Union leaders argue that the tax credit will drain money from public schools, but in fact it doesn’t touch state budgets. It only adds money to the overall education system. If anything, per-pupil public education spending may increase, because states are often slow to reduce school budgets, even when head count falls.

In addition, the credit will likely increase the money that flows to local districts, which can establish scholarship funds to pay for extra tutoring, books, supplies, transportation, technology or other needs. Public schools, not just private ones, will benefit financially.

The larger problem with the unions’ argument is what it elides: Too many public schools are failing to deliver a high-quality education, and the biggest obstacle isn’t funding. It’s a lack of accountability, which the unions routinely block.

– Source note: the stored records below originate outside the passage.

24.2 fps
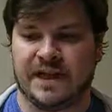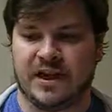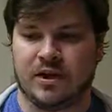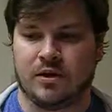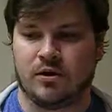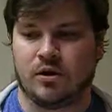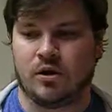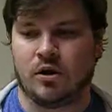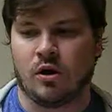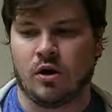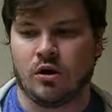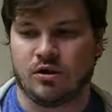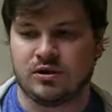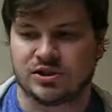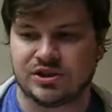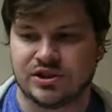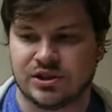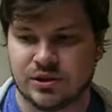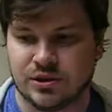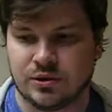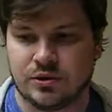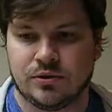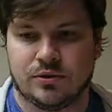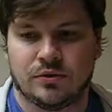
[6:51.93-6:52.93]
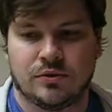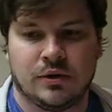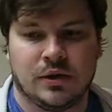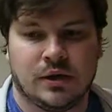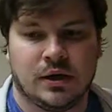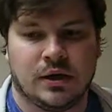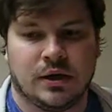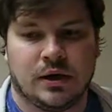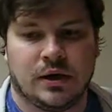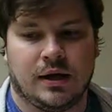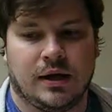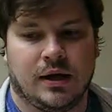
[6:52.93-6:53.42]
There are also
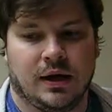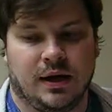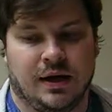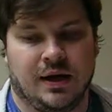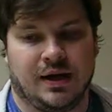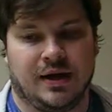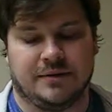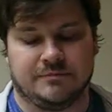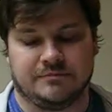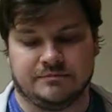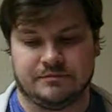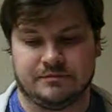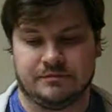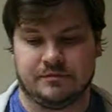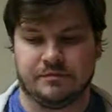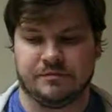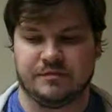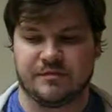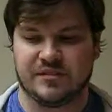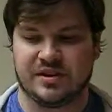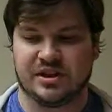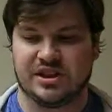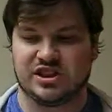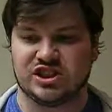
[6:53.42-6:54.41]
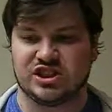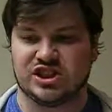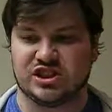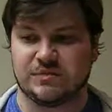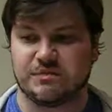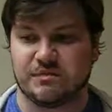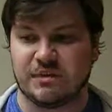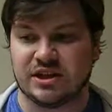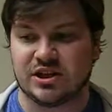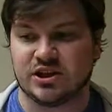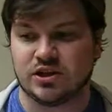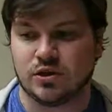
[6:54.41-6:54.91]

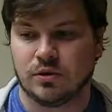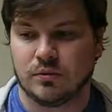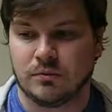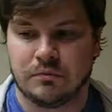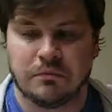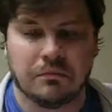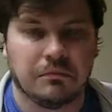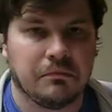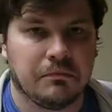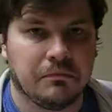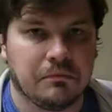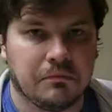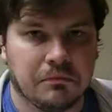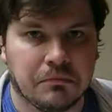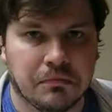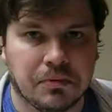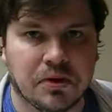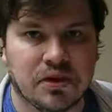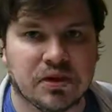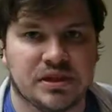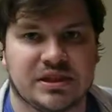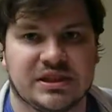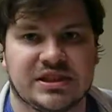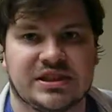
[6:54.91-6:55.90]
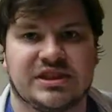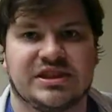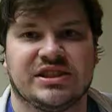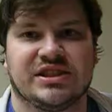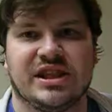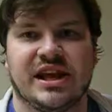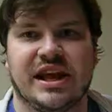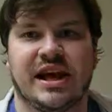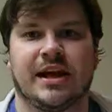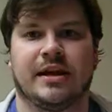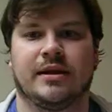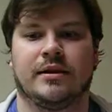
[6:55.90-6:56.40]
special
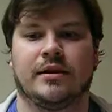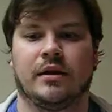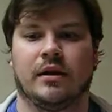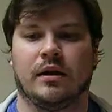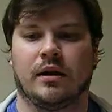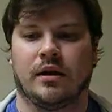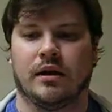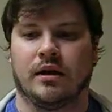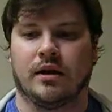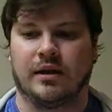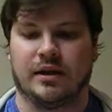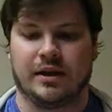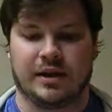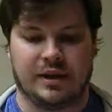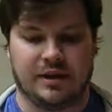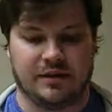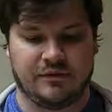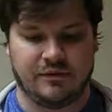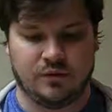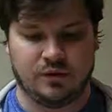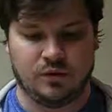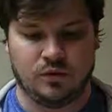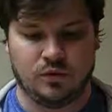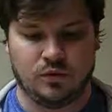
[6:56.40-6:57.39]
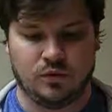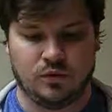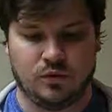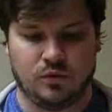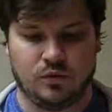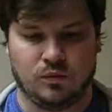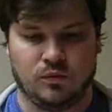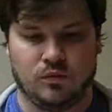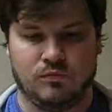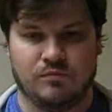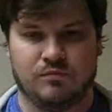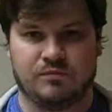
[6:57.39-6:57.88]
books that give
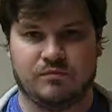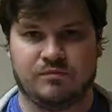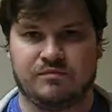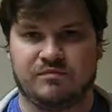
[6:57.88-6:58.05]
you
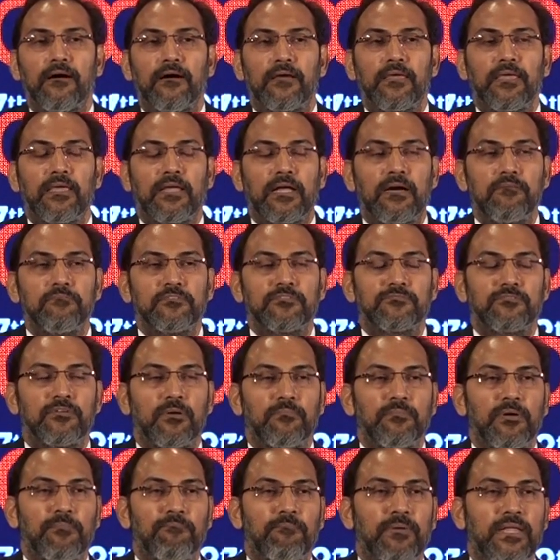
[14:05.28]
He comes
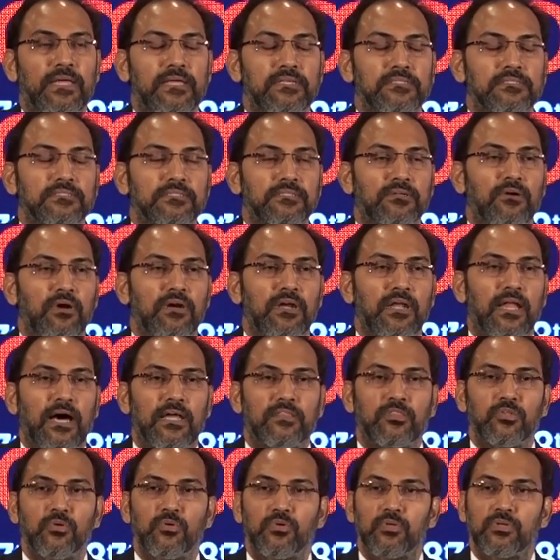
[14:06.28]
from a place called
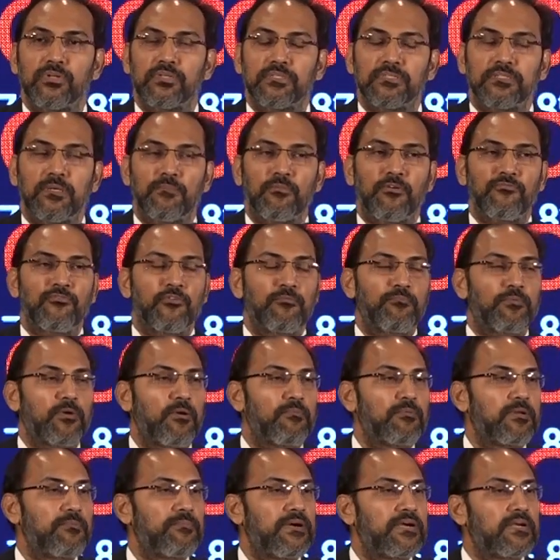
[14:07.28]
Latur. Some of you
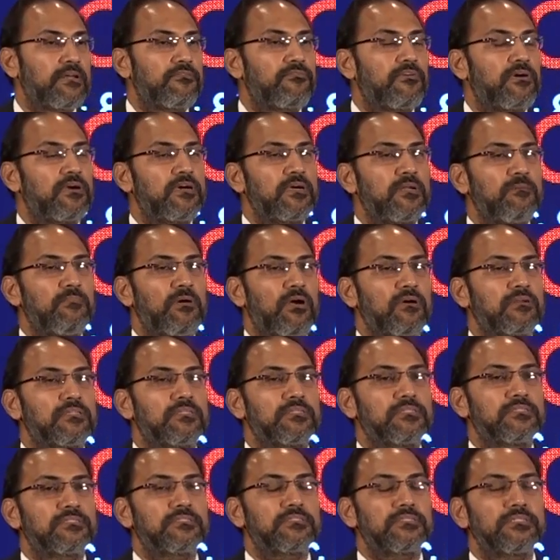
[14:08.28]
probably might have heard about
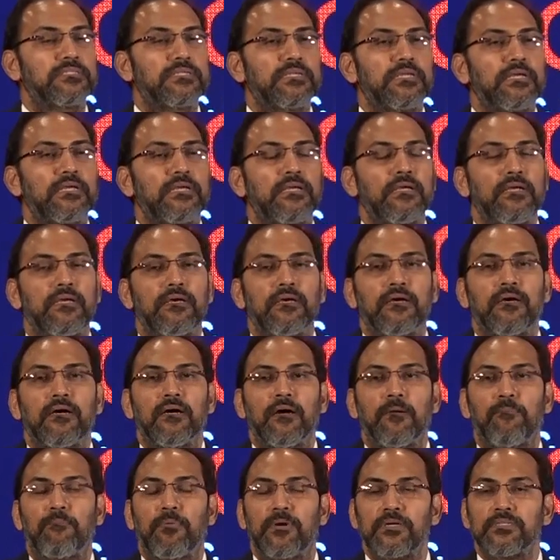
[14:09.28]
this.
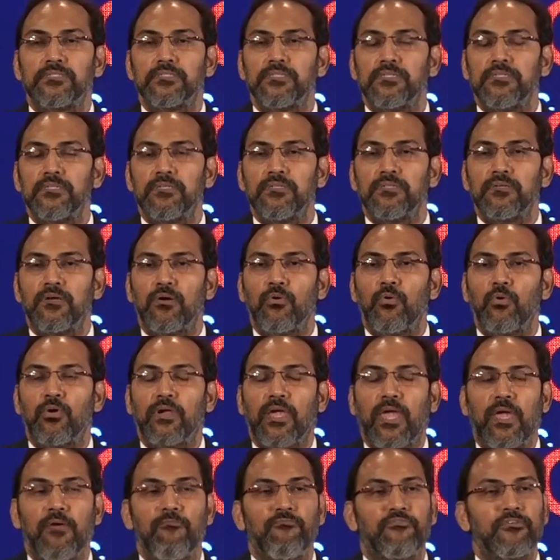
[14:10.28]
A person who
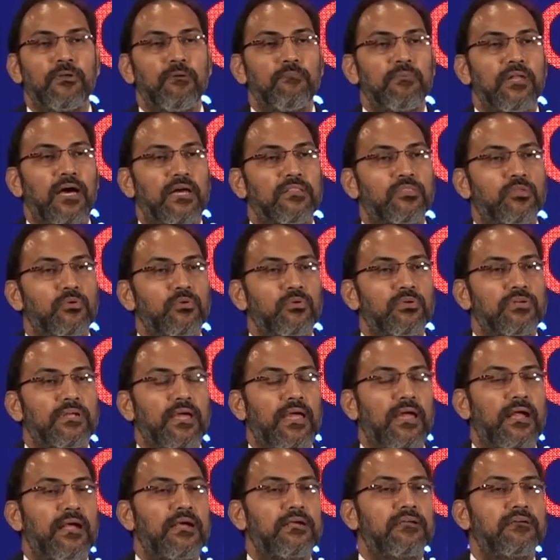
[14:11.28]
came from Latur
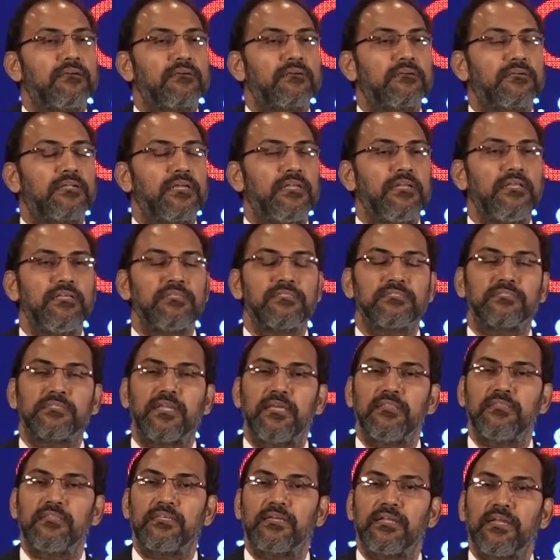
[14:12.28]
had, till his
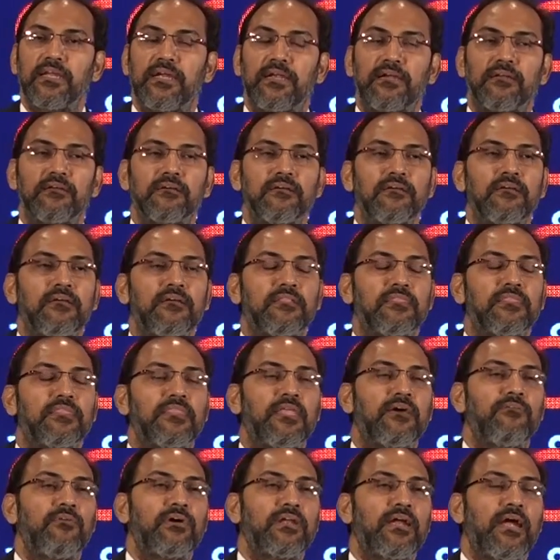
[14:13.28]
10th grade,
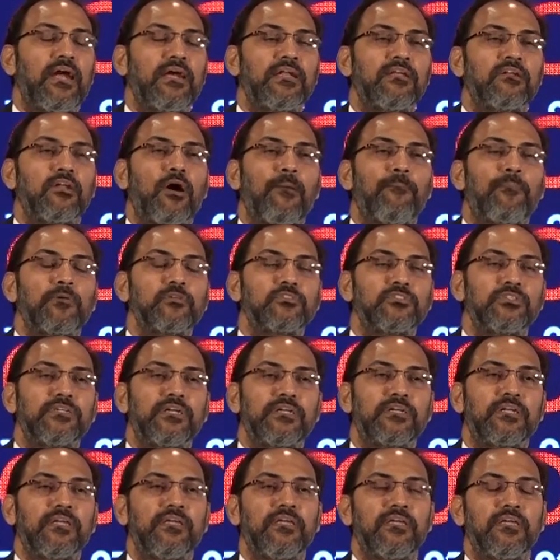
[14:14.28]
never had an
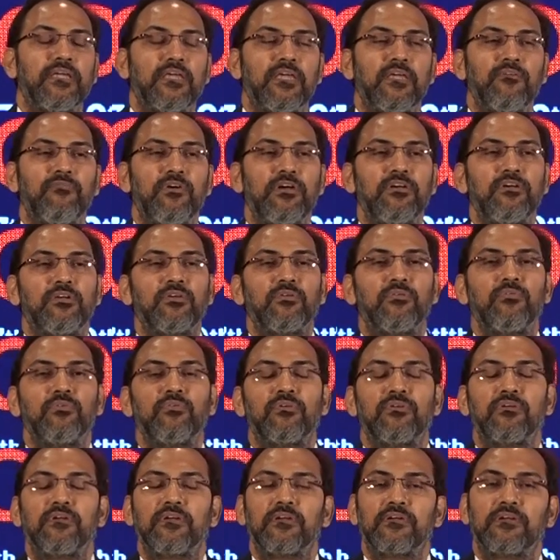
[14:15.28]
opportunity even to
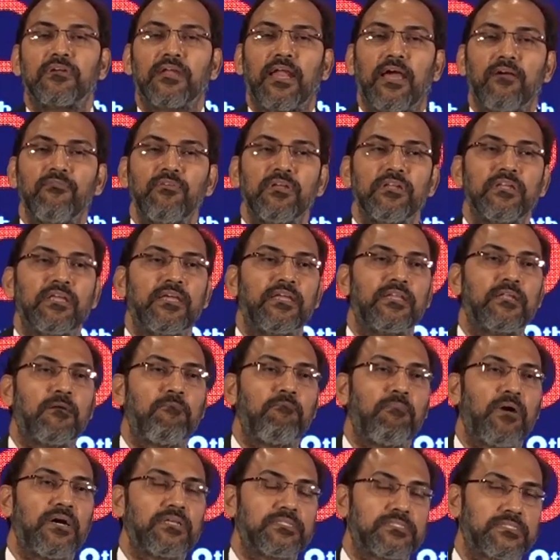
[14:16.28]
travel in a
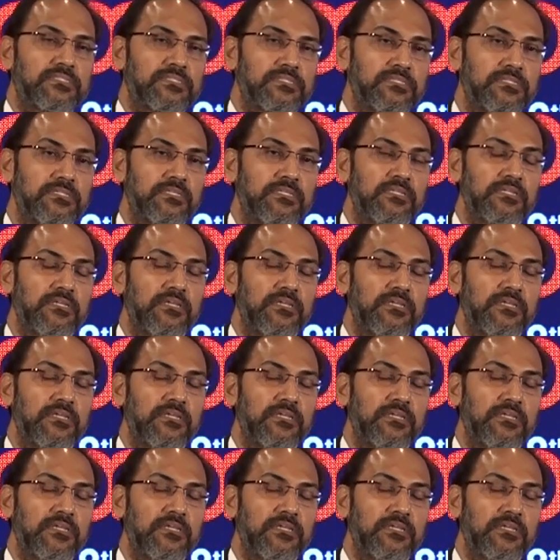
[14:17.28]
bus.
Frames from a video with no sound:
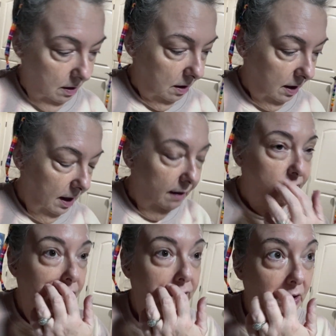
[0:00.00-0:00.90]
I have
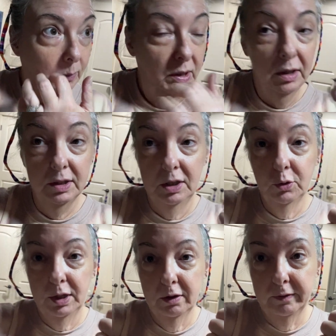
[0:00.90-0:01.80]
to film the Artsy
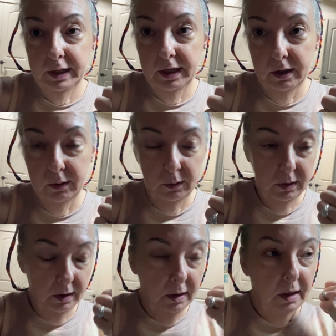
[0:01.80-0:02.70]
Trio video
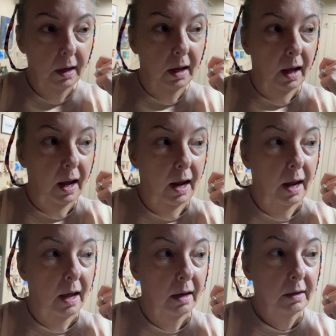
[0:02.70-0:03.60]

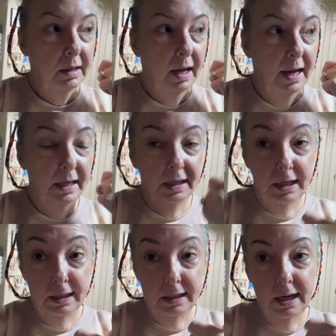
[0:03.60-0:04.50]
and edit
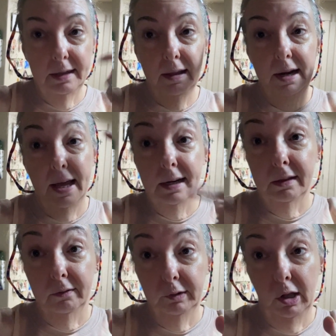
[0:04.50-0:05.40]
it and then edit
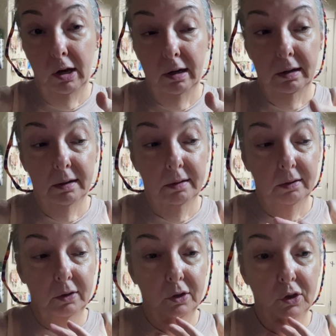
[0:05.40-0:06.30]
the vlog
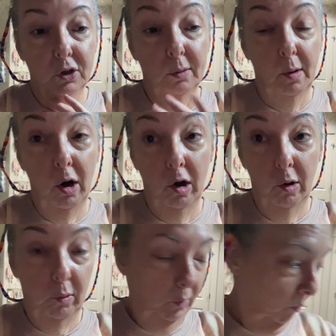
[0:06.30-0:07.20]
tomorrow.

The solution to failing public schools shouldn’t be preventing students from attending high-quality alternatives. It should be overriding the unions’ objections to basic standards, including ending social promotion, intervening in poorly performing schools, rewarding great teachers, and making it possible to remove teachers and principals who aren’t making the grade. Until more elected officials embrace such reforms, demand for private, charter and other alternative schools will continue to rise.

Some Democratic governors say they’re awaiting a rulemaking from the Treasury Department that will clarify governance of the program, including whether states will be permitted to have any role in determining eligibility standards for scholarship granting organizations and the academic services they support. For instance, do summer and after-school programs qualify? And will states have the authority to exclude groups that fail to follow the rules?

To be sure, governors should press for safeguards to be included in the rulemaking. Without proper oversight, waste, fraud and abuse are highly likely. Yet they shouldn’t use those concerns as a cover for union kowtowing.

It’s also fair to question whether this new tax expenditure is affordable. The estimated cost to the federal government is about $2.5 billion annually in lost revenue. At a time of ballooning deficits, that shouldn’t be dismissed. But governors who don’t opt into the program won’t be doing much to reduce its costs, since their residents can still receive the credit by donating to an out-of-state scholarship organization. All they’d be doing is depriving parents in their state of financial aid — a political gift to Republicans who are working to reclaim the mantle of “affordability.”

Colorado’s Jared Polis is one of the few Democratic governors who have announced their states’ intention to opt into the program, calling the decision a “no-brainer.” He’s right — both on the merits and the politics. More of his colleagues should join him.